34. La taverne du chien-loup
Arthur observa comme au ralenti les soldats avancer dans sa direction. Tous étaient armés d'une longue lance et portaient sur leurs écus les armoiries de sable à la couronne d'or de la monarchie. Ils s'arrêtèrent à quelques mètres de l'endroit où le jeune homme se trouvait, puis se déployèrent en formation ouverte. Un minuscule vieillard était placé au milieu d'eux, portant entre ses mains frêles un long rouleau fermé par des lacs de soie écarlate.
La foule continuait à jacasser et à mener ses petites affaires, indifférente à l'arrivée des nouveaux venus. Cela ne sembla pas décourager pour autant le petit homme qui tira sur le ruban et déroula avec soin son parchemin avant de se racler solennellement la gorge.

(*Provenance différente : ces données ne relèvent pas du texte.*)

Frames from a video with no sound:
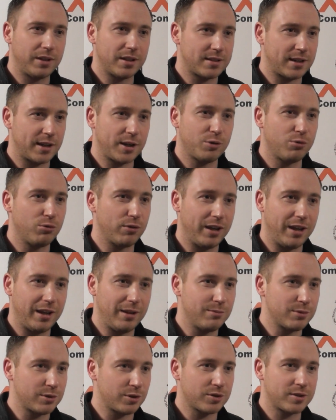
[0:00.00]
to single
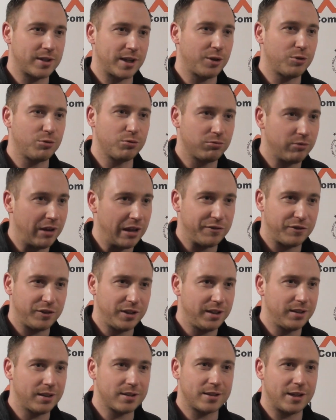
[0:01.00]
games or single
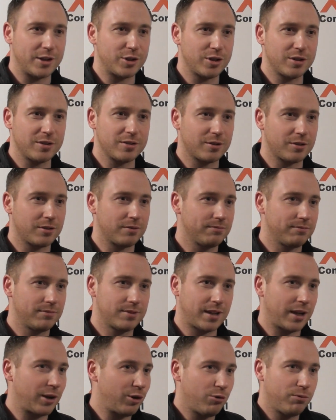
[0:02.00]
refereeing decisions or
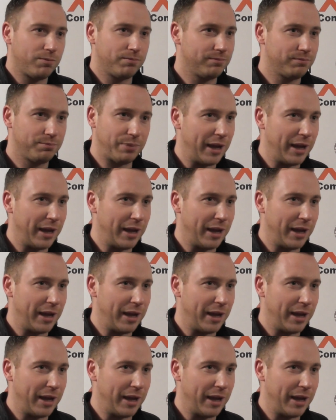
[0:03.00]
single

— Oyez braves gens, commença-t-il d'une voix à la forte portée étonnante.
Arthur recommença à respirer. Les hommes d'armes n'étaient visiblement ici que pour escorter cet annonciateur public et non pour l'arrêter. Il chercha à reculer pour se fondre dans l'ombre, mais les badauds s'étaient finalement décidés à commencer à se rassembler autour de lui pour écouter et il se retrouva bien vite coincé entre le sac bien rempli d'une ménagère dodue et un petit garçon en guenilles qui se grattait frénétiquement la tête. Le jeune homme tourna la tête pour essayer en vain de voir où se trouvait Tassilon, mais ce dernier semblait s'être volatilisé.
Le vieillard continuait imperturbablement son discours.

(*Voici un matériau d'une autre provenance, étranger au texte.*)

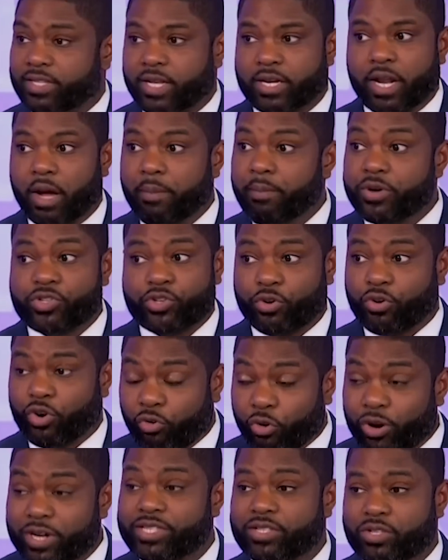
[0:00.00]
because the numbers
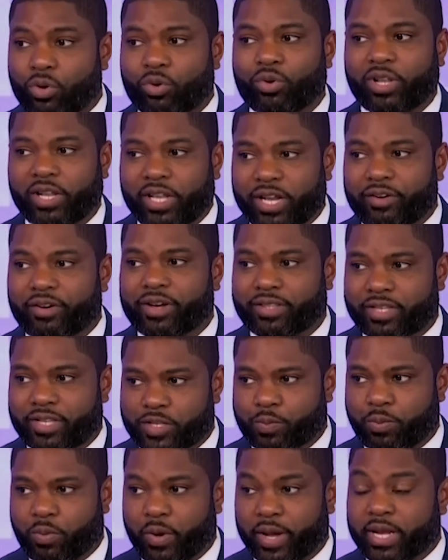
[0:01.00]
are crystal clear at
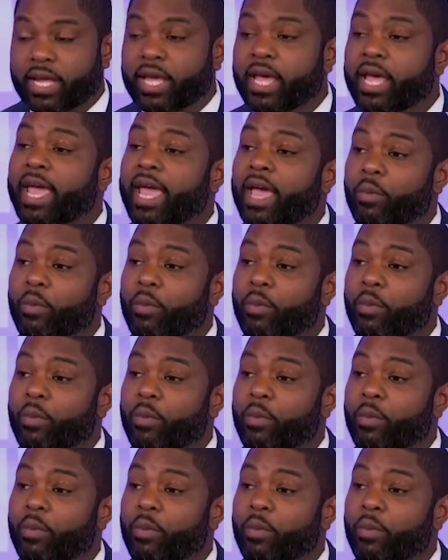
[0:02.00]
this point,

— Par ordre de sa majesté notre sire, tous les sujets de nos bonnes villes sont priés de faire preuve de la plus grande vigilance. Athanasios, ennemi du royaume, s'est échappé de sa prison et se trouve actuellement en compagnie du Prince Noir.
La femme à la droite d'Arthur poussa un exclamation de terreur et serra frénétiquement son sac contre elle comme si elle craignait qu'Athanasios lui-même ne surgisse brusquement pour la voler, loin de se douter que ce dernier se tenait en réalité à quelques centimètres d'elle et n'aurait eu qu'à tendre la main pour lui dérober ses biens.

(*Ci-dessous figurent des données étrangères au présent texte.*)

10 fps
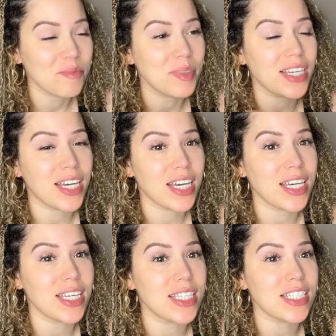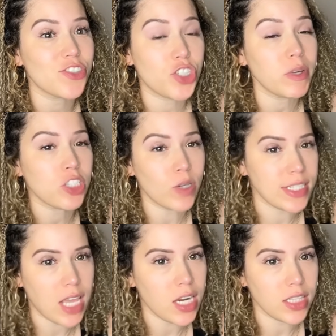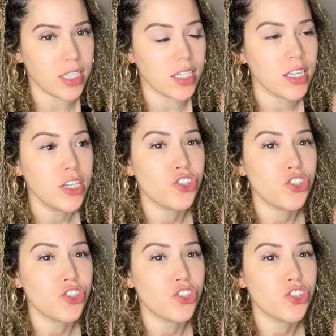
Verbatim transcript: because she wasn't going to say anything.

Arthur, pétrifié, était cependant loin d'envisager de tenter d'égaler les capacités de détroussement du Prince Noir. Figé sur place, il gardait la tête baissée, n'osant croiser aucun regard. Sans doute était-il pourtant parfaitement à l'abri. Personne ici ne connaissait son visage.
— Quiconque fournira une information permettant la capture de ce dangereux criminel recevra un sac de 100 pièces d'or, conclut le héraut en enroulant à nouveau son parchemin.
Les soldats avaient entrepris dans le même temps de déployer de grandes feuilles qu'ils placardaient au hasard le long des murs. Arthur jeta un vague coup d’œil à l'affiche la plus proche de lui et se raidit. Il s'agissait d'un avis de recherche comportant un dessin le représentant. Le portrait était incroyablement ressemblant. Le jeune homme se sentit immédiatement exposé. Il remarqua que le petit mendiant à ses côtés lui jetait un regard appuyé.
Une main lui saisit le bras et le tira brusquement en arrière. Il se débattit et faillit se mettre à hurler avant de reconnaître Tassilon.
— Filons d'ici, siffla l'elfe d'un ton furieux. Et couvre ton visage, idiot.
Arthur souleva le capuchon de sa cape par dessus sa tête, les mains tremblantes.
— Comment ont-ils obtenu ce portrait ? bredouilla-t-il, encore sous le choc.
Le Prince Noir se souciait visiblement assez peu du comment et continuait à l'entraîner plus loin.
— De nombreuses façons possibles. J'ai l'impression qu'ils s'agit en réalité d'une photographie terrienne un peu retouchée pour ressembler à un portrait. J'ai entendu dire que tu avais séjourné sur Terre chez une petite famille de nobliaux décadents…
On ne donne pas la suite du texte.